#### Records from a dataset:
◆ ◆ ◆
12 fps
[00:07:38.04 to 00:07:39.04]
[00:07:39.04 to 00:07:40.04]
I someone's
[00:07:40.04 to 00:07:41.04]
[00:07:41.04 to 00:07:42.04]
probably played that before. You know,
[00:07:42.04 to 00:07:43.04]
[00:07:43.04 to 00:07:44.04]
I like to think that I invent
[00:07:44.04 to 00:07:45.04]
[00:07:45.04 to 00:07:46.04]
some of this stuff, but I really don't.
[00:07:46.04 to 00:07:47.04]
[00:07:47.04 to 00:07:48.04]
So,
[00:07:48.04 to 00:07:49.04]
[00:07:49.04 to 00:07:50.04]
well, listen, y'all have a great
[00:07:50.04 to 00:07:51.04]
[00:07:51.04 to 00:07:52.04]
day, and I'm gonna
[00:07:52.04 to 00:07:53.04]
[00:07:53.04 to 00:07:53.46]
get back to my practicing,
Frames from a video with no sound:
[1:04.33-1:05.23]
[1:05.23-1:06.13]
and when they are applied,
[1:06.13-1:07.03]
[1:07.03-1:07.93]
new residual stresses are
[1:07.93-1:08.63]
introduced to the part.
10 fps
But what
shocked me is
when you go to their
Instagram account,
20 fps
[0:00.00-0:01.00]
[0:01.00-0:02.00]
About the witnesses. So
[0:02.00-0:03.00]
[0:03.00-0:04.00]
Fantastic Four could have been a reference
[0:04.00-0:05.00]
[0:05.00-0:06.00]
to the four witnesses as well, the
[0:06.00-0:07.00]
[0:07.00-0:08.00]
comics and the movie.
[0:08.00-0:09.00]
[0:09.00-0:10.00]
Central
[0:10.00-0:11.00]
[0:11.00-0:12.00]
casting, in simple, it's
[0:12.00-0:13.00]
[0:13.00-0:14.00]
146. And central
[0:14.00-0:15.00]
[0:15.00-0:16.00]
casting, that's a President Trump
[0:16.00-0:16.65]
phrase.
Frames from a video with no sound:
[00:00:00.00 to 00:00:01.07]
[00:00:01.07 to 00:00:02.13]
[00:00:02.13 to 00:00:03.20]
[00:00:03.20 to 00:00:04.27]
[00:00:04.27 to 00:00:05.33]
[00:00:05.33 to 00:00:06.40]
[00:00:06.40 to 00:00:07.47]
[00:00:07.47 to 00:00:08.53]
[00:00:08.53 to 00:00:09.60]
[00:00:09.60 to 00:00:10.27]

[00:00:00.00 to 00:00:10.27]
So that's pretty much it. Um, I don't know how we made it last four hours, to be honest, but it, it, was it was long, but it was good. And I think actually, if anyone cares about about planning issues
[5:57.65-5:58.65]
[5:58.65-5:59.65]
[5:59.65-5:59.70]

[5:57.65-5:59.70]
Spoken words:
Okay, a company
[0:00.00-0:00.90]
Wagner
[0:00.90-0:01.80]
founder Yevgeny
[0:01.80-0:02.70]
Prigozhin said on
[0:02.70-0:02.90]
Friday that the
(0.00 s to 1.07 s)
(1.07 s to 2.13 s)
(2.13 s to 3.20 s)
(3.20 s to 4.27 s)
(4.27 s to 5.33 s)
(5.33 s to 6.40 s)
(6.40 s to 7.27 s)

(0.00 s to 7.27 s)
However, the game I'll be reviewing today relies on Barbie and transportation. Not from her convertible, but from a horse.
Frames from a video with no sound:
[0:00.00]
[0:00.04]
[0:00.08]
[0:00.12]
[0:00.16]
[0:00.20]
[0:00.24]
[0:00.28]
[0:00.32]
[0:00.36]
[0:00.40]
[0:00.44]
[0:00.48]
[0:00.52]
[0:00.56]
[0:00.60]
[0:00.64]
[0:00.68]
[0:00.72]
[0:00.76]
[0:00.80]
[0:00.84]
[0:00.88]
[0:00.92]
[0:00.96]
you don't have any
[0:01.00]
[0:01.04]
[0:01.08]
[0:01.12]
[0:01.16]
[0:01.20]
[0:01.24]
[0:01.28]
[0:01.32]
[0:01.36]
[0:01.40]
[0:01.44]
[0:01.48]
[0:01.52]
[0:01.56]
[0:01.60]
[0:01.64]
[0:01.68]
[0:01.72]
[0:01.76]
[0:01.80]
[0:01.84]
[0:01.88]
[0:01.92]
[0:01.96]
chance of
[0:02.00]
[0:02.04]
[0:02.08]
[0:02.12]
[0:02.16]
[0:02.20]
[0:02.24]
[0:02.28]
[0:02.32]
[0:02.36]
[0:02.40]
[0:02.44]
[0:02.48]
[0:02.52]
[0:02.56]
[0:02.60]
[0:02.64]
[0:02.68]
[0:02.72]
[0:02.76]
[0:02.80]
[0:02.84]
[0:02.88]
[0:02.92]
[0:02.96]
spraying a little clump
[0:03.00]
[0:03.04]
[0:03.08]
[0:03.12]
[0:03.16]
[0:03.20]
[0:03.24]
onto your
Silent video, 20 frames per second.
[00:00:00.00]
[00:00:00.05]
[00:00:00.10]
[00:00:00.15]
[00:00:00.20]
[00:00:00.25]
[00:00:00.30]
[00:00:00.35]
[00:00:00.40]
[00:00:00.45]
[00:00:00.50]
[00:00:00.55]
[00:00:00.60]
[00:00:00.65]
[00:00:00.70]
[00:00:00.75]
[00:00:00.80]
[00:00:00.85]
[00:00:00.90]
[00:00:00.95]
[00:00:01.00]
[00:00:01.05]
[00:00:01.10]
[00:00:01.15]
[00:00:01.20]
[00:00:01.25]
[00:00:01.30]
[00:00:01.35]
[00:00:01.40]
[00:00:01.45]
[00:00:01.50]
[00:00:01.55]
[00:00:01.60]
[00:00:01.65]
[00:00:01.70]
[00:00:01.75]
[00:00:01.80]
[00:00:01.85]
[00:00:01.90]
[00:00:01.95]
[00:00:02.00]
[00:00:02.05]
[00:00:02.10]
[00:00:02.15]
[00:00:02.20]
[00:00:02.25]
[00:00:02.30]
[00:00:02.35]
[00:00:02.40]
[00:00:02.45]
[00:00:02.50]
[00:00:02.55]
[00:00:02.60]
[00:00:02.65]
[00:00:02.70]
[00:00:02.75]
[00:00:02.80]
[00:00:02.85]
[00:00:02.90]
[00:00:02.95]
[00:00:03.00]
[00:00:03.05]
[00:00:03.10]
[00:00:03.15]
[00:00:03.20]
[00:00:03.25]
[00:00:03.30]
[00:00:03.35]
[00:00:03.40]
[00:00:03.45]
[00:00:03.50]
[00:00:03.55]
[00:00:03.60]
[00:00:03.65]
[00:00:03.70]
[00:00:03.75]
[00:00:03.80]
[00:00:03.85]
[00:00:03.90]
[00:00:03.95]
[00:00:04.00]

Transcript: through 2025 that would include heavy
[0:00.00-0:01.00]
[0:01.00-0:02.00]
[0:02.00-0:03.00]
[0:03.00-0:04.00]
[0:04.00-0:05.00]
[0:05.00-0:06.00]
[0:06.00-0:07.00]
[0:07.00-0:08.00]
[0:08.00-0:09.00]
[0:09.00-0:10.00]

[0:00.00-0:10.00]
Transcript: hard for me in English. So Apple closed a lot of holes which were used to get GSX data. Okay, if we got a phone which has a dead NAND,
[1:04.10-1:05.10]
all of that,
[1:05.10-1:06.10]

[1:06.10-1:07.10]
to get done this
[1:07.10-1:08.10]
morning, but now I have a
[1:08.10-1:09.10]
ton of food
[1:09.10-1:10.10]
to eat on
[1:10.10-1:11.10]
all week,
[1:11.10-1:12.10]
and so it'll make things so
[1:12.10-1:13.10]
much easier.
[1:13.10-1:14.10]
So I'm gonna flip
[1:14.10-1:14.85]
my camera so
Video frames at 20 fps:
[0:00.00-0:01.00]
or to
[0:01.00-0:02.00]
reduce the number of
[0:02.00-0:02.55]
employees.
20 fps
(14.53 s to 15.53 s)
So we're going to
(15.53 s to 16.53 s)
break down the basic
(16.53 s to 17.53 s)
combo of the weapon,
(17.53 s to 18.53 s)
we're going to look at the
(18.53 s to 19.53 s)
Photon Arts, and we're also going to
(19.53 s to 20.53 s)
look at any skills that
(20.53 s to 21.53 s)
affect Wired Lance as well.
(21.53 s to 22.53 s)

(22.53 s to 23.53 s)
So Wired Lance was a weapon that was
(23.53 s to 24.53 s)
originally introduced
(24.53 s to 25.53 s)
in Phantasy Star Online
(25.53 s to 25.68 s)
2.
◆ ◆ ◆
#### WHAT IS NEEDED:
Send back, unchanged, every line of the records from the one with "[00:00:02.50]" through the last.

#### REPLY TO THE EXERCISE:
[00:00:02.50]
[00:00:02.55]
[00:00:02.60]
[00:00:02.65]
[00:00:02.70]
[00:00:02.75]
[00:00:02.80]
[00:00:02.85]
[00:00:02.90]
[00:00:02.95]
[00:00:03.00]
[00:00:03.05]
[00:00:03.10]
[00:00:03.15]
[00:00:03.20]
[00:00:03.25]
[00:00:03.30]
[00:00:03.35]
[00:00:03.40]
[00:00:03.45]
[00:00:03.50]
[00:00:03.55]
[00:00:03.60]
[00:00:03.65]
[00:00:03.70]
[00:00:03.75]
[00:00:03.80]
[00:00:03.85]
[00:00:03.90]
[00:00:03.95]
[00:00:04.00]

Transcript: through 2025 that would include heavy
[0:00.00-0:01.00]
[0:01.00-0:02.00]
[0:02.00-0:03.00]
[0:03.00-0:04.00]
[0:04.00-0:05.00]
[0:05.00-0:06.00]
[0:06.00-0:07.00]
[0:07.00-0:08.00]
[0:08.00-0:09.00]
[0:09.00-0:10.00]

[0:00.00-0:10.00]
Transcript: hard for me in English. So Apple closed a lot of holes which were used to get GSX data. Okay, if we got a phone which has a dead NAND,
[1:04.10-1:05.10]
all of that,
[1:05.10-1:06.10]

[1:06.10-1:07.10]
to get done this
[1:07.10-1:08.10]
morning, but now I have a
[1:08.10-1:09.10]
ton of food
[1:09.10-1:10.10]
to eat on
[1:10.10-1:11.10]
all week,
[1:11.10-1:12.10]
and so it'll make things so
[1:12.10-1:13.10]
much easier.
[1:13.10-1:14.10]
So I'm gonna flip
[1:14.10-1:14.85]
my camera so
Video frames at 20 fps:
[0:00.00-0:01.00]
or to
[0:01.00-0:02.00]
reduce the number of
[0:02.00-0:02.55]
employees.
20 fps
(14.53 s to 15.53 s)
So we're going to
(15.53 s to 16.53 s)
break down the basic
(16.53 s to 17.53 s)
combo of the weapon,
(17.53 s to 18.53 s)
we're going to look at the
(18.53 s to 19.53 s)
Photon Arts, and we're also going to
(19.53 s to 20.53 s)
look at any skills that
(20.53 s to 21.53 s)
affect Wired Lance as well.
(21.53 s to 22.53 s)

(22.53 s to 23.53 s)
So Wired Lance was a weapon that was
(23.53 s to 24.53 s)
originally introduced
(24.53 s to 25.53 s)
in Phantasy Star Online
(25.53 s to 25.68 s)
2.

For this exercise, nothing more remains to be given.